Closed philipstarkey closed 5 years ago

philipstarkey commented 10 years ago

Original report (archived issue) by Shaun Johnstone (Bitbucket: shjohnst, GitHub: shjohnst).


Currently, labscript’s clocking signals are symmetric, meaning the line is high for as long as it is low. This limits the rate at which we can clock the Novatech DDS9m to approximately half its maximum possible rate (for details see http://labscriptsuite.org/blog/implementation-of-the-novatech-dds9m/)

Ideally, we should use asymmetric pulses, which are calculated based on the minimum high time, minimum low time, and requested clock rate for each device on the pseudoclock.

This would be a substantial change to labscript, however given the current re-write (see http://labscriptsuite.org/blog/development-roadmap/) this would be the ideal time to implement it.

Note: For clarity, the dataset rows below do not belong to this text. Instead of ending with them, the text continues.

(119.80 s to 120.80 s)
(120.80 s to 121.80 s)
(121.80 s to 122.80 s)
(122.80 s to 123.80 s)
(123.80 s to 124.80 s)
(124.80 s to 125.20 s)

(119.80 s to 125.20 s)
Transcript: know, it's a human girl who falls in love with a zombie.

Is it worth it for the factor of 2 in sample rate? It would mean we can go from the current 200 microsecond minimum rf pulses on the Novatech DDS9m to 100.01 microsecond pulses.

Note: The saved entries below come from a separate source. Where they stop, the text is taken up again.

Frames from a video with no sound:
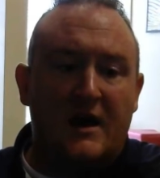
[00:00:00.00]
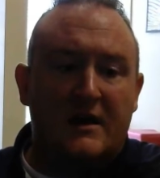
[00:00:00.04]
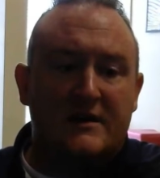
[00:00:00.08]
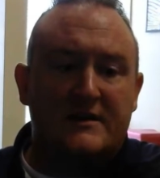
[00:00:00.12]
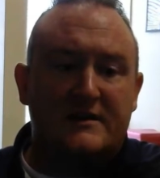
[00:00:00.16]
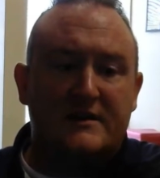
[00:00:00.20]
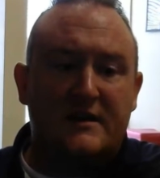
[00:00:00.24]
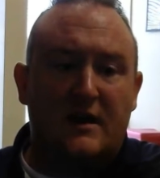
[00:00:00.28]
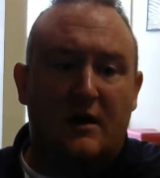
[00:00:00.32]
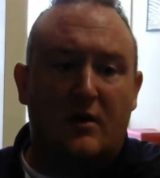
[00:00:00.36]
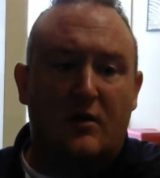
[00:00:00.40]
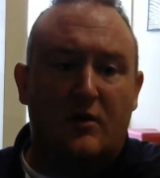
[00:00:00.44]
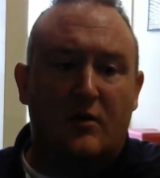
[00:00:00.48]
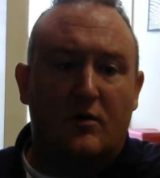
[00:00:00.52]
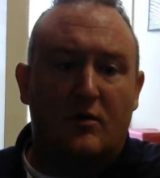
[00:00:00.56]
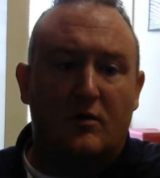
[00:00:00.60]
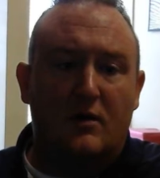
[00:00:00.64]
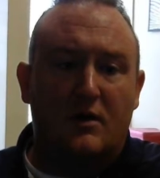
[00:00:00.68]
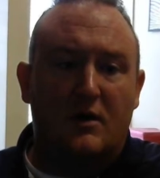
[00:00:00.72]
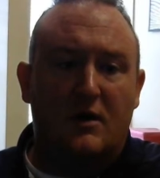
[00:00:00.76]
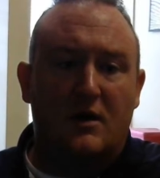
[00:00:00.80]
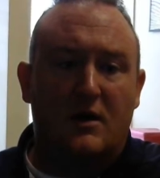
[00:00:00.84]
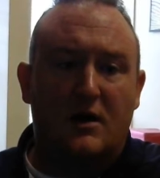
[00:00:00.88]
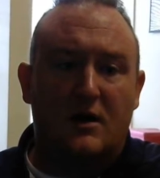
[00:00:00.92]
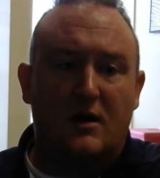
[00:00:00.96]

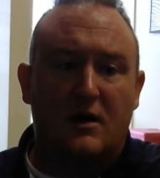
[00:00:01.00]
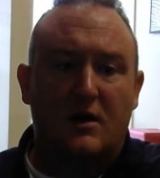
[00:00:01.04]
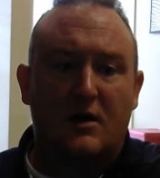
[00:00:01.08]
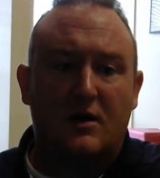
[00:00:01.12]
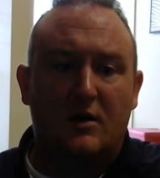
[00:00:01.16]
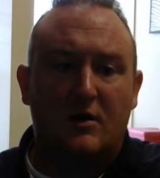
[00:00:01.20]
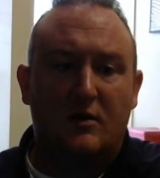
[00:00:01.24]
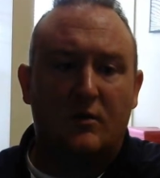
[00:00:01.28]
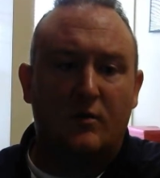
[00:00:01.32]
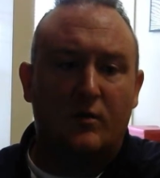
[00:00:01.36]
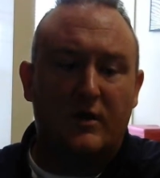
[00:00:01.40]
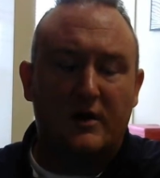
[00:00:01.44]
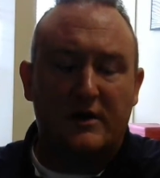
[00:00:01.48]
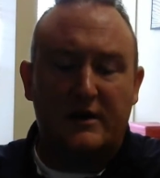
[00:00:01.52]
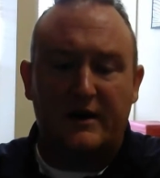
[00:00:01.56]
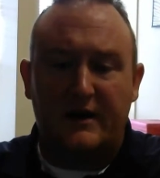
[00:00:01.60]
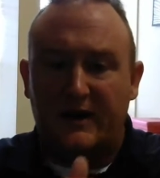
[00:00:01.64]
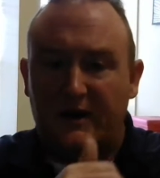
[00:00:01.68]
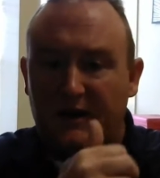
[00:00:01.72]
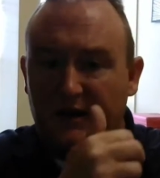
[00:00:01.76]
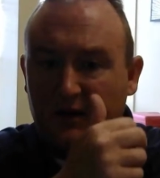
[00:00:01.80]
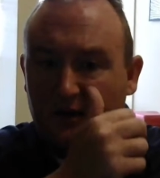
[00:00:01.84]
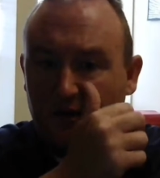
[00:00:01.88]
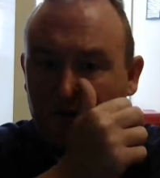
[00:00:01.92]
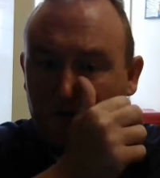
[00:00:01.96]
So
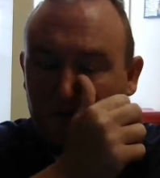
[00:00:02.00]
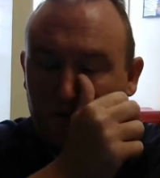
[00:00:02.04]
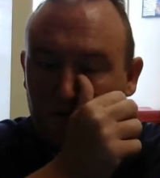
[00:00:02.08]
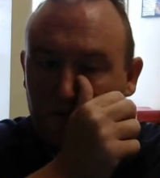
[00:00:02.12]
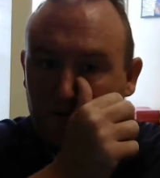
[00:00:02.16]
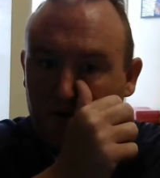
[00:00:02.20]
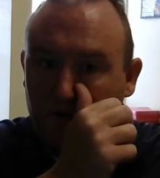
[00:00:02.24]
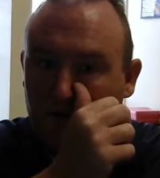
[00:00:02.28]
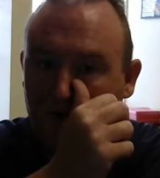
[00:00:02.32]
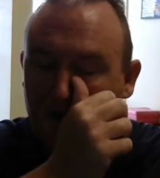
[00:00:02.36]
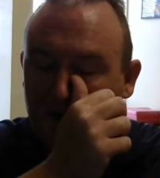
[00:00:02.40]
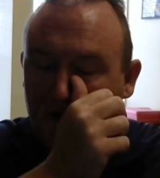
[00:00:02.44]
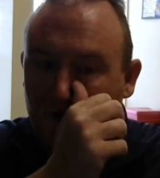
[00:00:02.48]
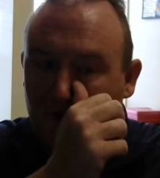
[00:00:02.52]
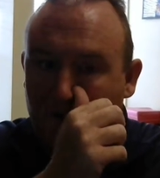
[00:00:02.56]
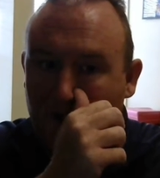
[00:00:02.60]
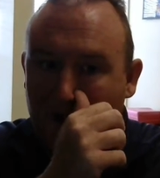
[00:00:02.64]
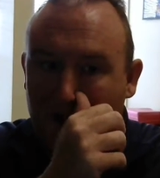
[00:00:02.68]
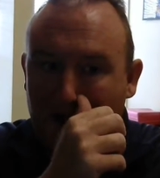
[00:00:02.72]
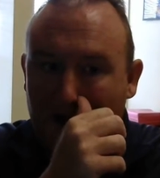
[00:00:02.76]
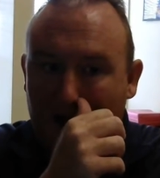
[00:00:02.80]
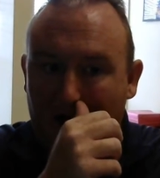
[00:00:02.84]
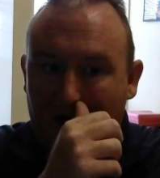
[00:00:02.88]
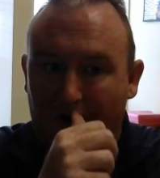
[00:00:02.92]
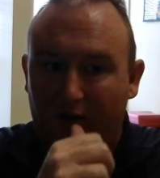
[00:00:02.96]
really, when you think
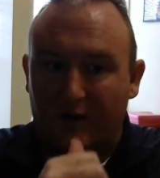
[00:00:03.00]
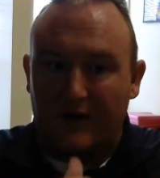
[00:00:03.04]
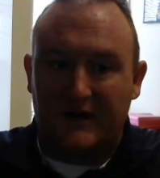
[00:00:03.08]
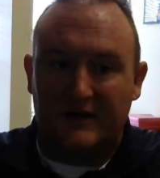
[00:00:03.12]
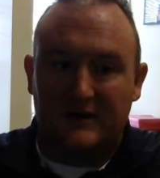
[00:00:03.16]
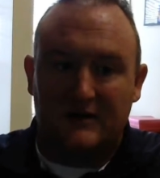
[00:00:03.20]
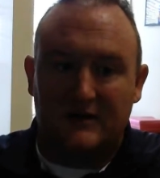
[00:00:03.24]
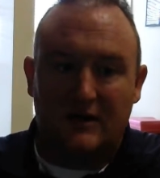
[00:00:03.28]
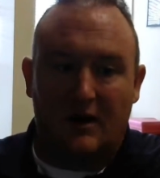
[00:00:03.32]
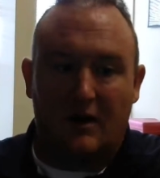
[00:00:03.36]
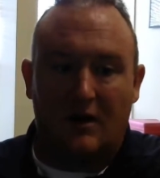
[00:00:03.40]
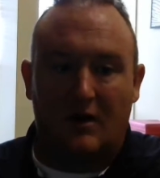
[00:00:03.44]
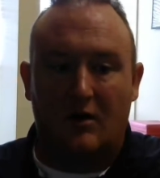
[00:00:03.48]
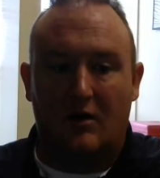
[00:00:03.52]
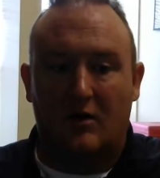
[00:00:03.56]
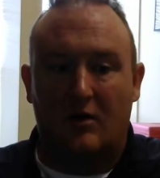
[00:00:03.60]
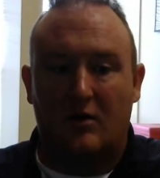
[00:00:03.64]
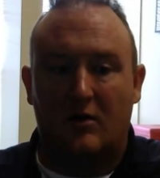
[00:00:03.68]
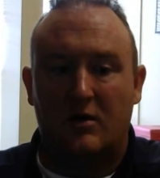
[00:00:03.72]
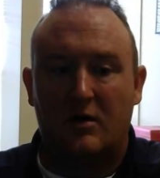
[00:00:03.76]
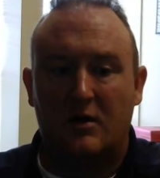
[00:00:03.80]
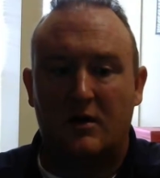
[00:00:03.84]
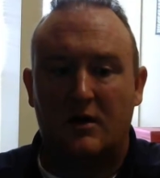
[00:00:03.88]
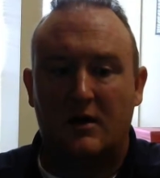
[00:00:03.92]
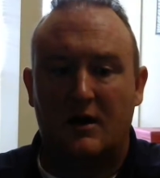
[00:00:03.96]
about higher ed
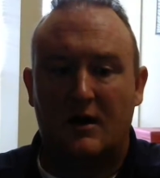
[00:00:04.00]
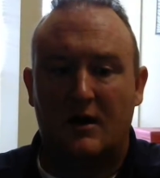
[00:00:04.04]
law,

philipstarkey commented 9 years ago

Original comment by Shaun Johnstone (Bitbucket: shjohnst, GitHub: shjohnst).


philipstarkey commented 9 years ago

Original comment by Shaun Johnstone (Bitbucket: shjohnst, GitHub: shjohnst).


philipstarkey commented 5 years ago

Original comment by Chris Billington (Bitbucket: cbillington, GitHub: chrisjbillington).


Fixed in labscript devices PR 67. For the PulseBlaster, anyway. The PineBlaster is not capable of asymmetric pulses as currently. It would be pretty easy to make it do asymmetric pulses, but I think the pineblaster is 'legacy' and I don't really want to change it. Rory's FPGA pulse generator (which should replace the PineBlaster as the recommended cheap way to make a pseudoclock) is capable of asymmetric pulses.

philipstarkey commented 5 years ago

Original comment by Chris Billington (Bitbucket: cbillington, GitHub: chrisjbillington).